═══ EXTRACTED INFORMATION

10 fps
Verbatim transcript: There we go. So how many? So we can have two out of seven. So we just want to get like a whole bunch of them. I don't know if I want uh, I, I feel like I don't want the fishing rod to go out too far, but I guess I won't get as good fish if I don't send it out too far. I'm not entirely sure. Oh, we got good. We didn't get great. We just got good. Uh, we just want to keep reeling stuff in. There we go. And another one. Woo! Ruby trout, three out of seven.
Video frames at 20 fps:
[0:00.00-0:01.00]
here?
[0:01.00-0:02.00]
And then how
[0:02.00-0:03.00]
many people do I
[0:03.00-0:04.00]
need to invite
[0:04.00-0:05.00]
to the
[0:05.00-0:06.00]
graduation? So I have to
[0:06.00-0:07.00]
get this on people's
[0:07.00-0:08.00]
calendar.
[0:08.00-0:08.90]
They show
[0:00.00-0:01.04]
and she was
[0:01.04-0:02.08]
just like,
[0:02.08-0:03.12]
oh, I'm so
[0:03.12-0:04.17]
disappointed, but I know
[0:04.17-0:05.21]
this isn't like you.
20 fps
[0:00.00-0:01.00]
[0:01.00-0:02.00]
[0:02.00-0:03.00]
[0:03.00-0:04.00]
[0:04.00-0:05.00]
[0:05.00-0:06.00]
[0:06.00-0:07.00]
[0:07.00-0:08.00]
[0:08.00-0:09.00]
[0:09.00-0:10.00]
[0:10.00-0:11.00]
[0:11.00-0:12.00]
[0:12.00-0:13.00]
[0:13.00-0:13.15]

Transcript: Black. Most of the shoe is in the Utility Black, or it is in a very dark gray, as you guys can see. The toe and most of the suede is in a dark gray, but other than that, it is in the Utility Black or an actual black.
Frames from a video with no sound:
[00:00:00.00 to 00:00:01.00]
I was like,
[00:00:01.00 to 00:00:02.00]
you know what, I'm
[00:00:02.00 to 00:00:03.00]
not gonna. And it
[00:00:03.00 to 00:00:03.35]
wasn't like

══════

• TASK GOAL: Copy each of the records above so that nothing differs from the original.

• EXERCISE RESPONSE:
10 fps
Verbatim transcript: There we go. So how many? So we can have two out of seven. So we just want to get like a whole bunch of them. I don't know if I want uh, I, I feel like I don't want the fishing rod to go out too far, but I guess I won't get as good fish if I don't send it out too far. I'm not entirely sure. Oh, we got good. We didn't get great. We just got good. Uh, we just want to keep reeling stuff in. There we go. And another one. Woo! Ruby trout, three out of seven.
Video frames at 20 fps:
[0:00.00-0:01.00]
here?
[0:01.00-0:02.00]
And then how
[0:02.00-0:03.00]
many people do I
[0:03.00-0:04.00]
need to invite
[0:04.00-0:05.00]
to the
[0:05.00-0:06.00]
graduation? So I have to
[0:06.00-0:07.00]
get this on people's
[0:07.00-0:08.00]
calendar.
[0:08.00-0:08.90]
They show
[0:00.00-0:01.04]
and she was
[0:01.04-0:02.08]
just like,
[0:02.08-0:03.12]
oh, I'm so
[0:03.12-0:04.17]
disappointed, but I know
[0:04.17-0:05.21]
this isn't like you.
20 fps
[0:00.00-0:01.00]
[0:01.00-0:02.00]
[0:02.00-0:03.00]
[0:03.00-0:04.00]
[0:04.00-0:05.00]
[0:05.00-0:06.00]
[0:06.00-0:07.00]
[0:07.00-0:08.00]
[0:08.00-0:09.00]
[0:09.00-0:10.00]
[0:10.00-0:11.00]
[0:11.00-0:12.00]
[0:12.00-0:13.00]
[0:13.00-0:13.15]

Transcript: Black. Most of the shoe is in the Utility Black, or it is in a very dark gray, as you guys can see. The toe and most of the suede is in a dark gray, but other than that, it is in the Utility Black or an actual black.
Frames from a video with no sound:
[00:00:00.00 to 00:00:01.00]
I was like,
[00:00:01.00 to 00:00:02.00]
you know what, I'm
[00:00:02.00 to 00:00:03.00]
not gonna. And it
[00:00:03.00 to 00:00:03.35]
wasn't like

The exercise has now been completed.